Dataset entries:
- Opening Delimiter -
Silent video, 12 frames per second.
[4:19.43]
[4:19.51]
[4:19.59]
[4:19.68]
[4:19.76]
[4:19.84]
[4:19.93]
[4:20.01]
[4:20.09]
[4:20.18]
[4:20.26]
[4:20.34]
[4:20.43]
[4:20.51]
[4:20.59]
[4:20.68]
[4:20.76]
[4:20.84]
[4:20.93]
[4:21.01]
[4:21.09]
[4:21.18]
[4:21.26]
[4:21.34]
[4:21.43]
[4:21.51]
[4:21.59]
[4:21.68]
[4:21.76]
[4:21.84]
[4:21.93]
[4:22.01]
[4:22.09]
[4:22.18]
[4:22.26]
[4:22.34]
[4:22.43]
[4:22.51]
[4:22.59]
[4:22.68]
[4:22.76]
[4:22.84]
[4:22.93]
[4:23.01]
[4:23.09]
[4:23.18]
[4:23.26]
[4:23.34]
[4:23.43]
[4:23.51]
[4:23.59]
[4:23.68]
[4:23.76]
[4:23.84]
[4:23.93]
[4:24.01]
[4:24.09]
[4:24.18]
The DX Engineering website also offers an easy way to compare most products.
- Closing Delimiter -
- Opening Delimiter -
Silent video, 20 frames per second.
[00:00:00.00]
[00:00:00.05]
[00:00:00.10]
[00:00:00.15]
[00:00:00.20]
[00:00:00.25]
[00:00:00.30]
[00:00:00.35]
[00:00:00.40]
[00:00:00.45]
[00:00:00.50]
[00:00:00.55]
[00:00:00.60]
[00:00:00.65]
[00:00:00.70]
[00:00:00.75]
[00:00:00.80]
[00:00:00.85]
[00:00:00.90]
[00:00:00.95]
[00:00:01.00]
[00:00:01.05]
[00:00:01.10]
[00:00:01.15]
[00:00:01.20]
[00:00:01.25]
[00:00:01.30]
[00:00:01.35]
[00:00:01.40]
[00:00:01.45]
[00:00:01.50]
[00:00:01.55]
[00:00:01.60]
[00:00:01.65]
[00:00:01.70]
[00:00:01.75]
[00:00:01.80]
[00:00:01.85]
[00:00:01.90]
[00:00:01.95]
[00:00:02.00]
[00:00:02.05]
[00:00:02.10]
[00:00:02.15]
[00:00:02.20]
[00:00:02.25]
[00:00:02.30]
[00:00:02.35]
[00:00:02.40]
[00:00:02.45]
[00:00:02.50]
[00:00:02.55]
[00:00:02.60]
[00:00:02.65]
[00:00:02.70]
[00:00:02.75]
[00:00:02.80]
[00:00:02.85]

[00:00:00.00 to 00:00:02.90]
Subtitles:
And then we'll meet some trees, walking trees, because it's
- Closing Delimiter -
- Opening Delimiter -
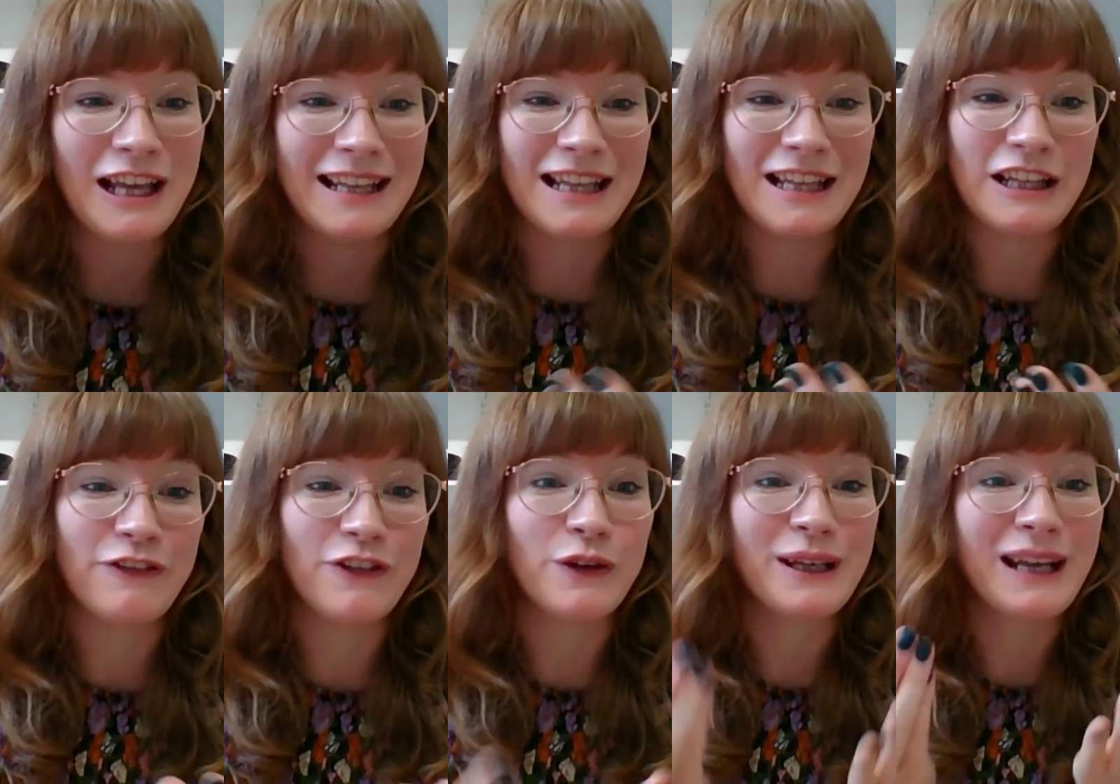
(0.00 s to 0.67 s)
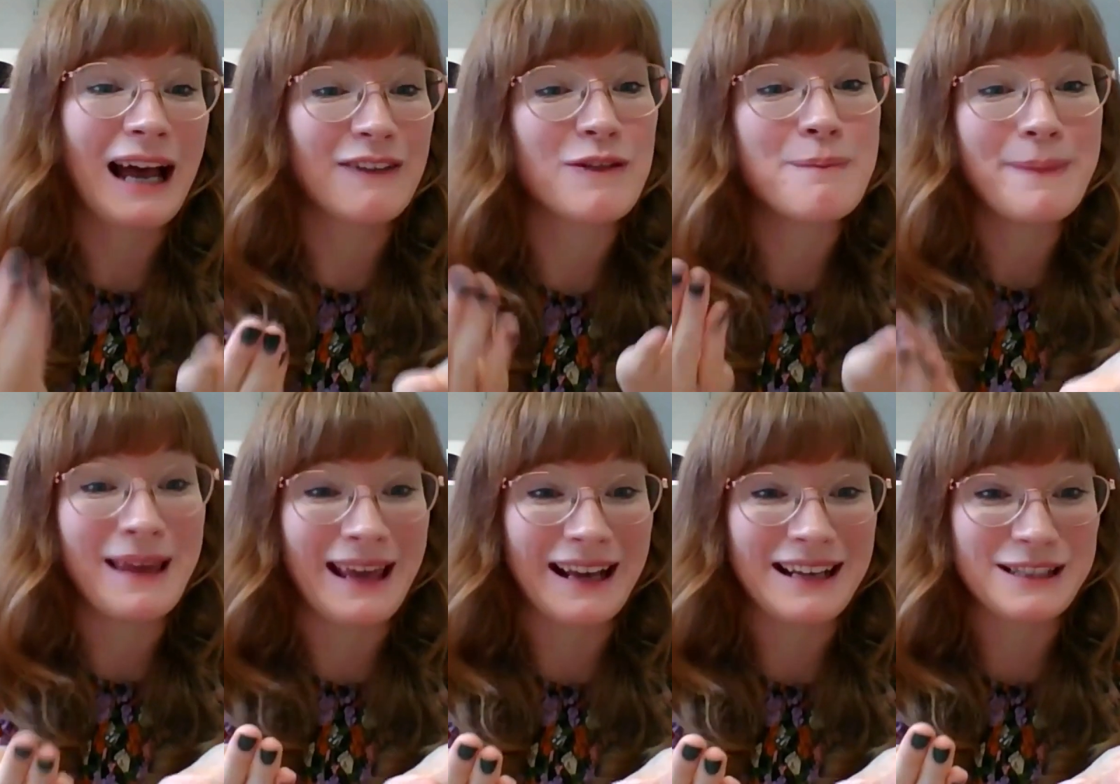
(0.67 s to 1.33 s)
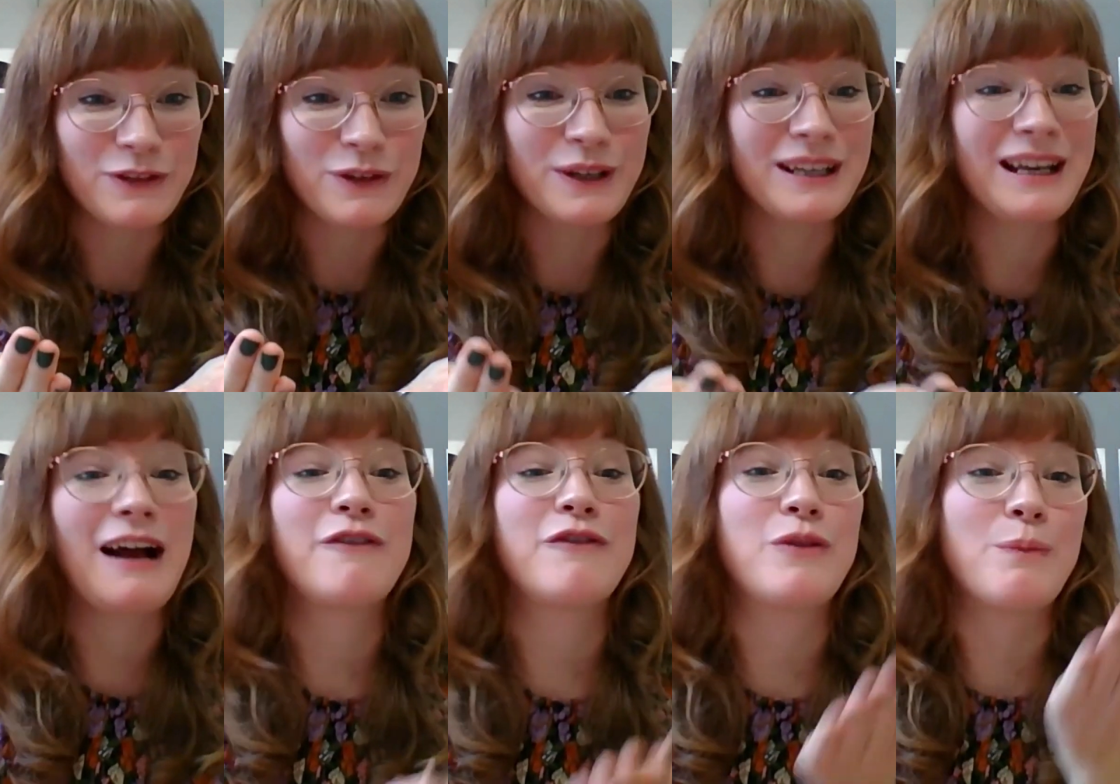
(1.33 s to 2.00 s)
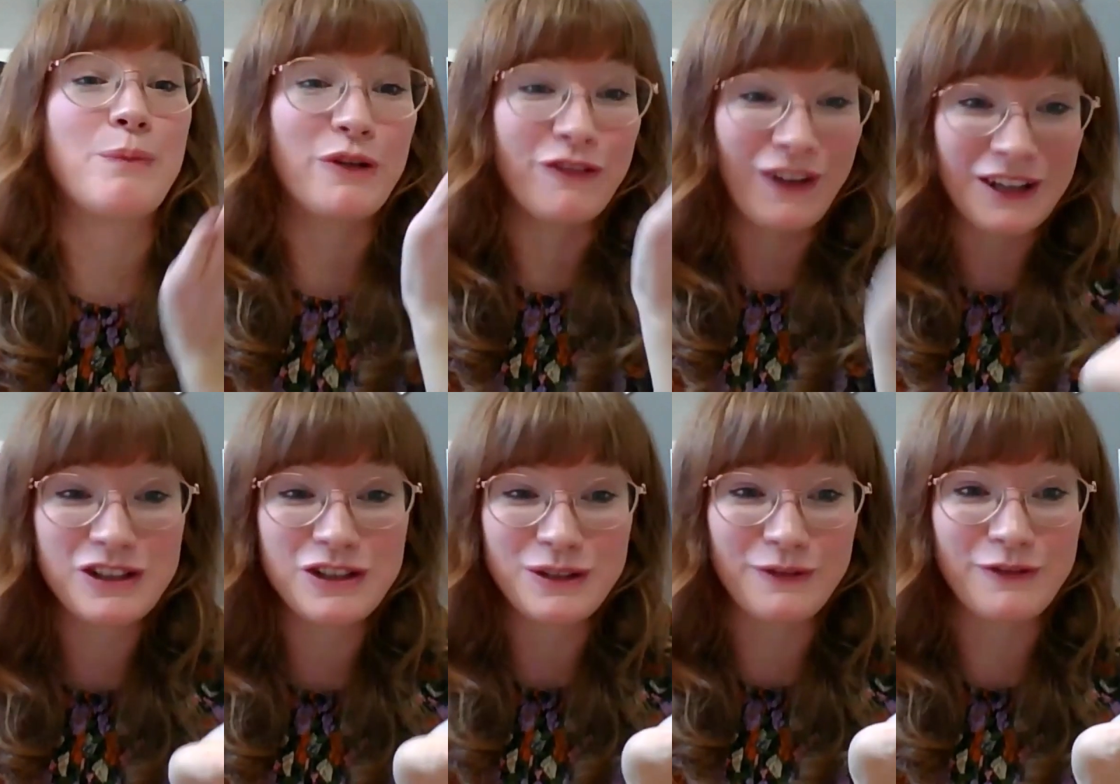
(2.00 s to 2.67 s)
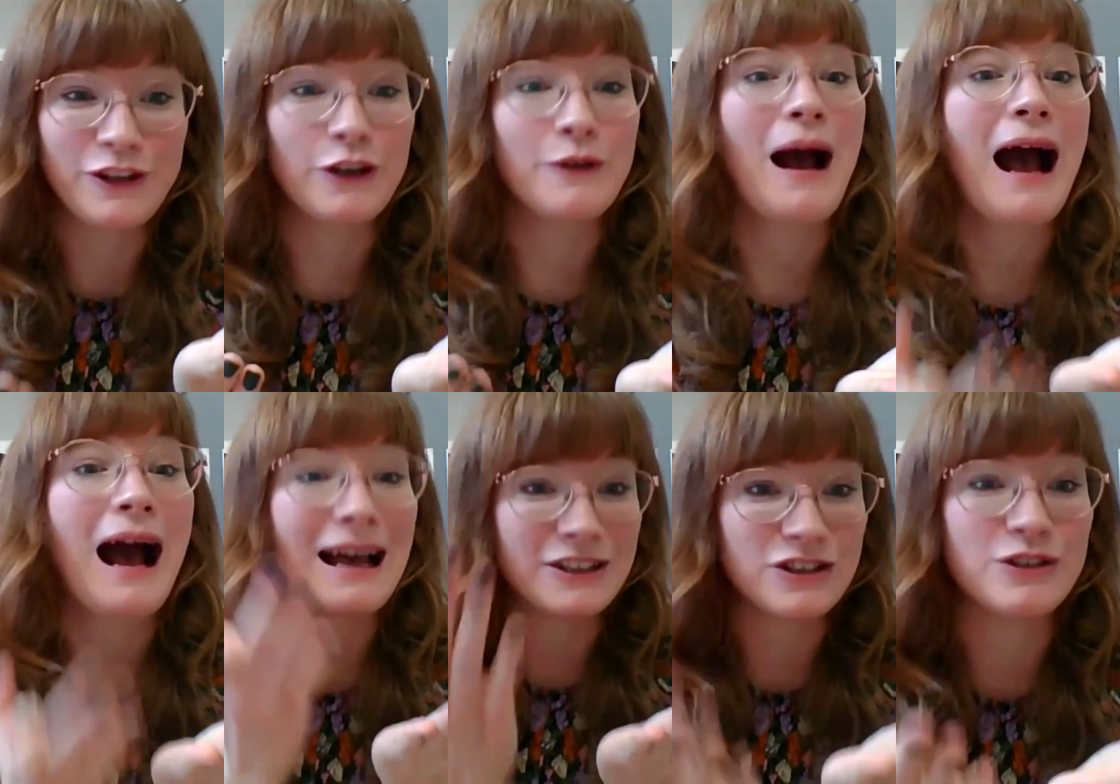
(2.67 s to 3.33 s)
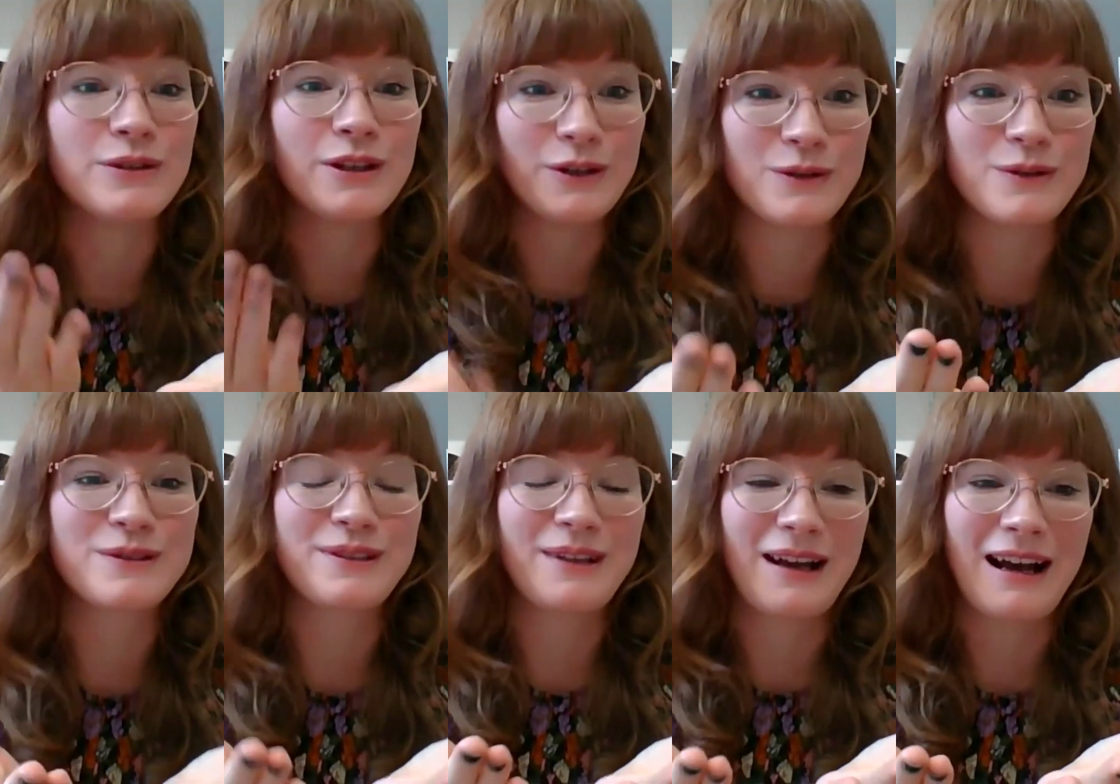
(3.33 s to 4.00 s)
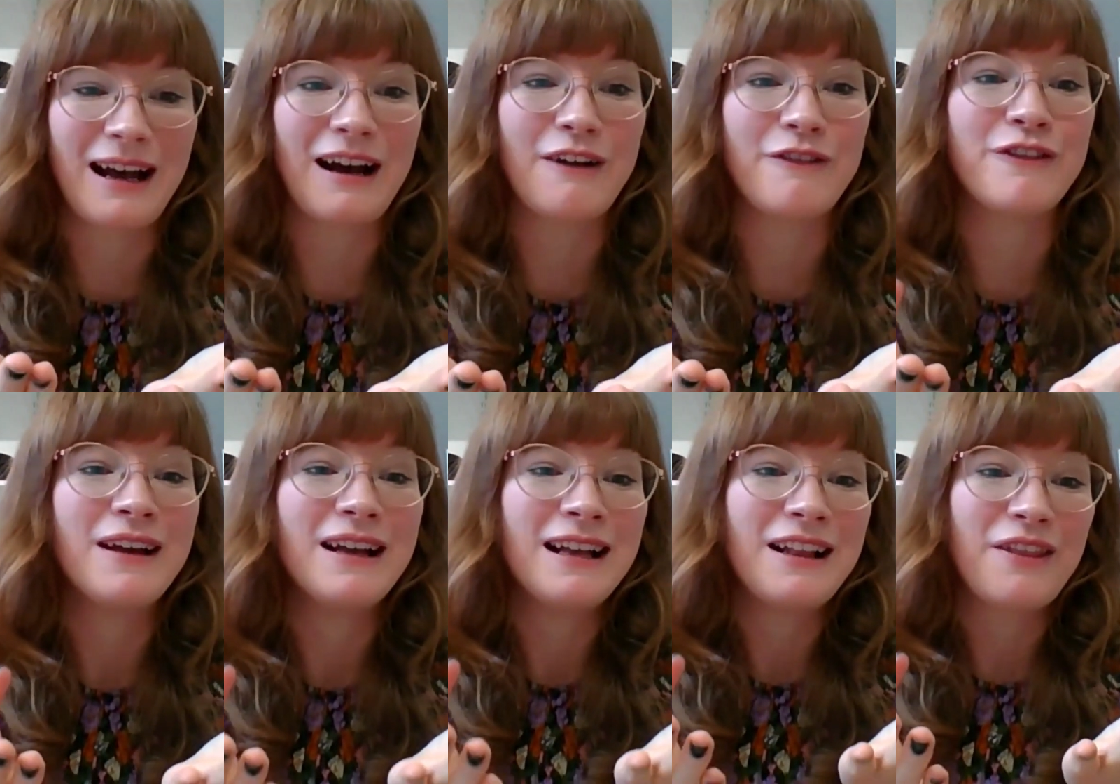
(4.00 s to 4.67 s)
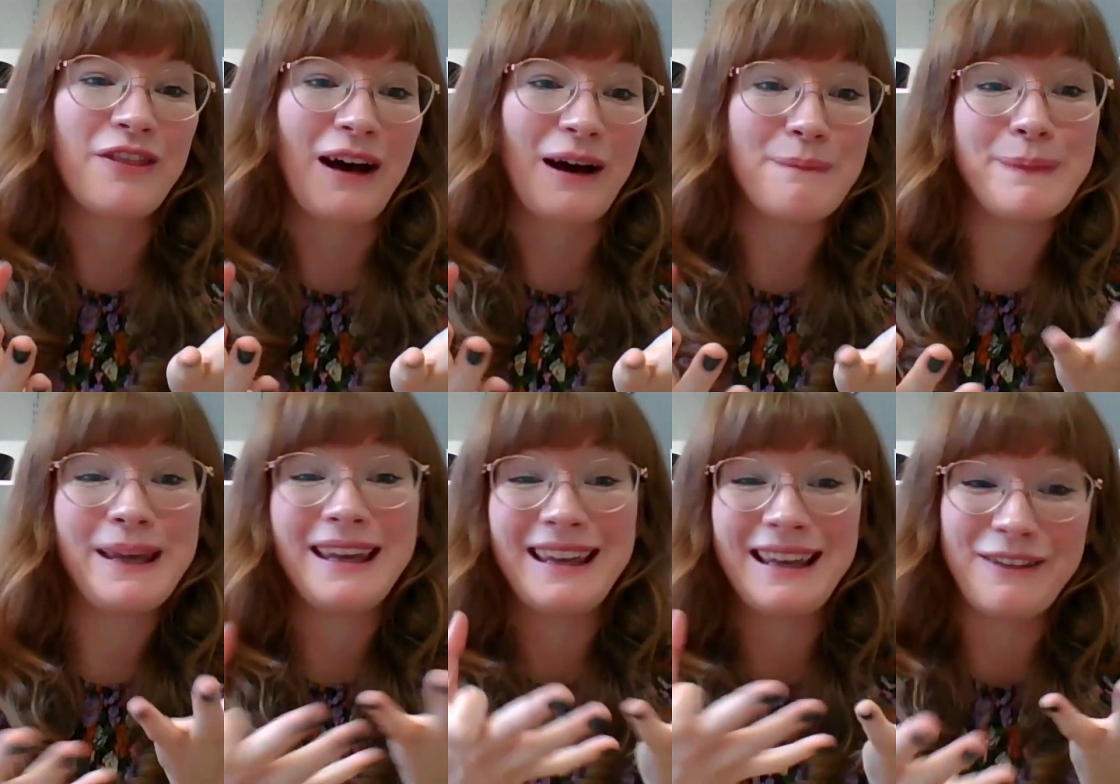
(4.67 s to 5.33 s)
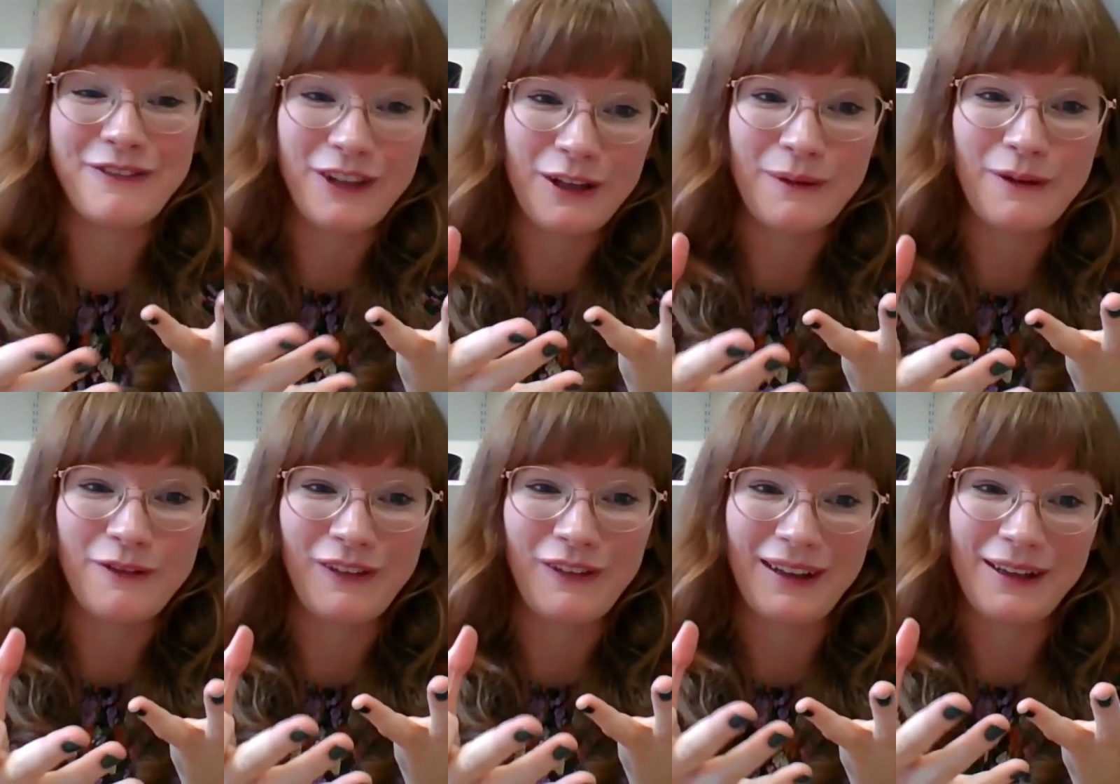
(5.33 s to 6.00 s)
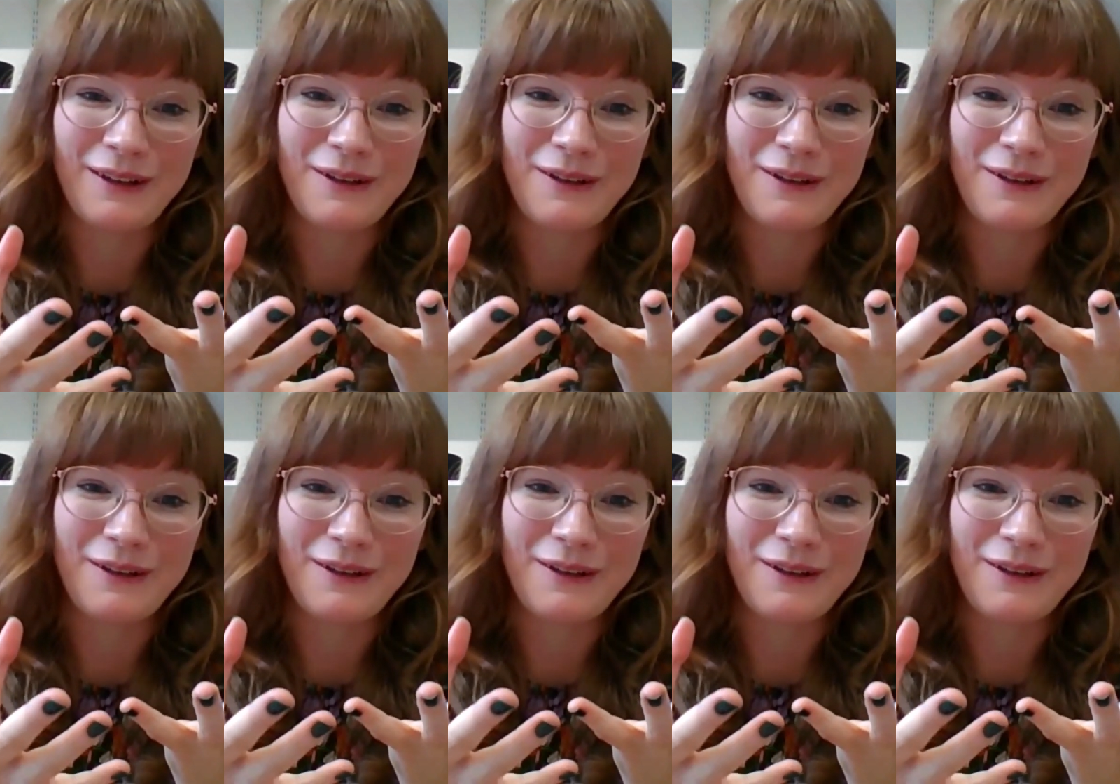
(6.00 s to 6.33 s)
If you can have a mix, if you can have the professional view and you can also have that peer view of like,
- Closing Delimiter -
- PROMPT -
With the line that has "[00:00:01.75]" as the first and the line that has "[00:00:02.75]" as the last, repeat exactly that run of lines above and no more.

- ANSWER BELOW -
[00:00:01.75]
[00:00:01.80]
[00:00:01.85]
[00:00:01.90]
[00:00:01.95]
[00:00:02.00]
[00:00:02.05]
[00:00:02.10]
[00:00:02.15]
[00:00:02.20]
[00:00:02.25]
[00:00:02.30]
[00:00:02.35]
[00:00:02.40]
[00:00:02.45]
[00:00:02.50]
[00:00:02.55]
[00:00:02.60]
[00:00:02.65]
[00:00:02.70]
[00:00:02.75]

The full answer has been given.